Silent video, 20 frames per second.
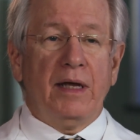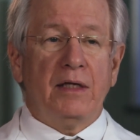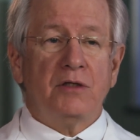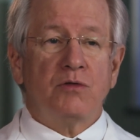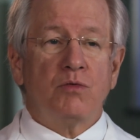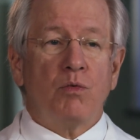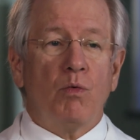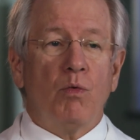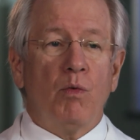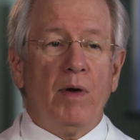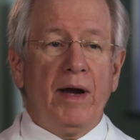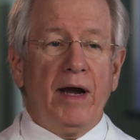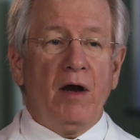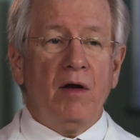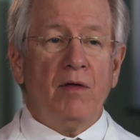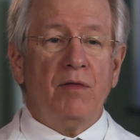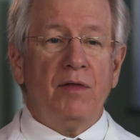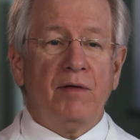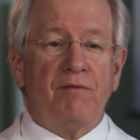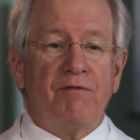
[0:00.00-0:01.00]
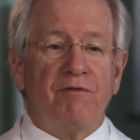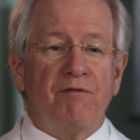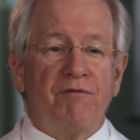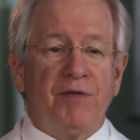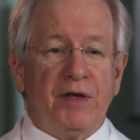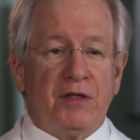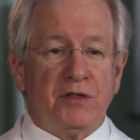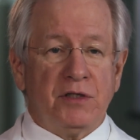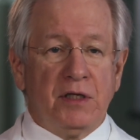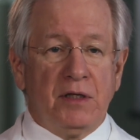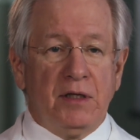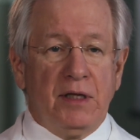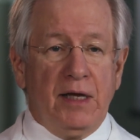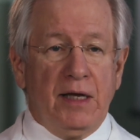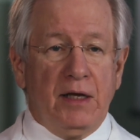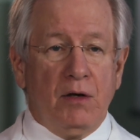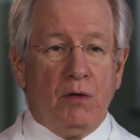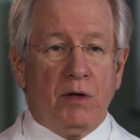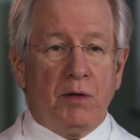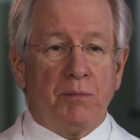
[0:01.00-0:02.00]
it's rare that fixing the
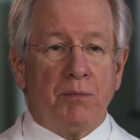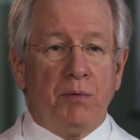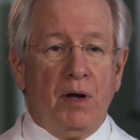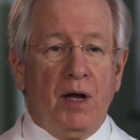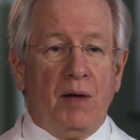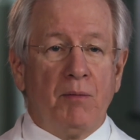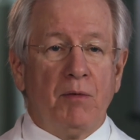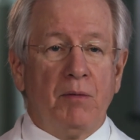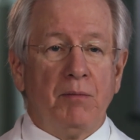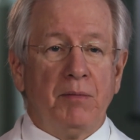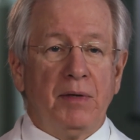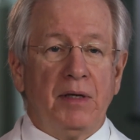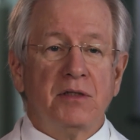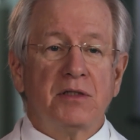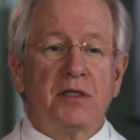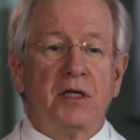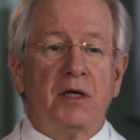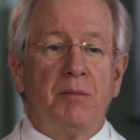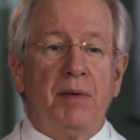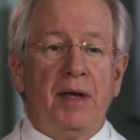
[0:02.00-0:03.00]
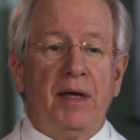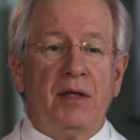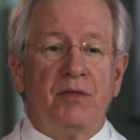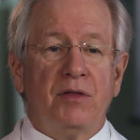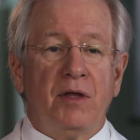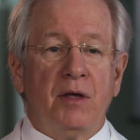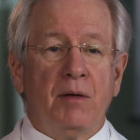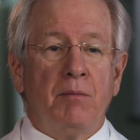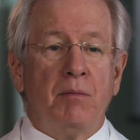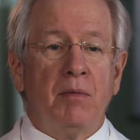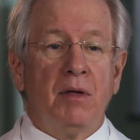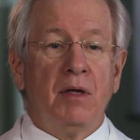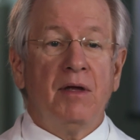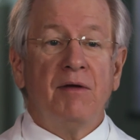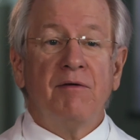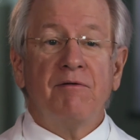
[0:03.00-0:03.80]
aortic problem is going to make them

= WHAT YOU NEED TO DO =
All the lines above need to be repeated exactly, with no pictures carried over.

= SOLUTION TO THIS TASK =
Silent video, 20 frames per second.
[0:00.00-0:01.00]
[0:01.00-0:02.00]
it's rare that fixing the
[0:02.00-0:03.00]
[0:03.00-0:03.80]
aortic problem is going to make them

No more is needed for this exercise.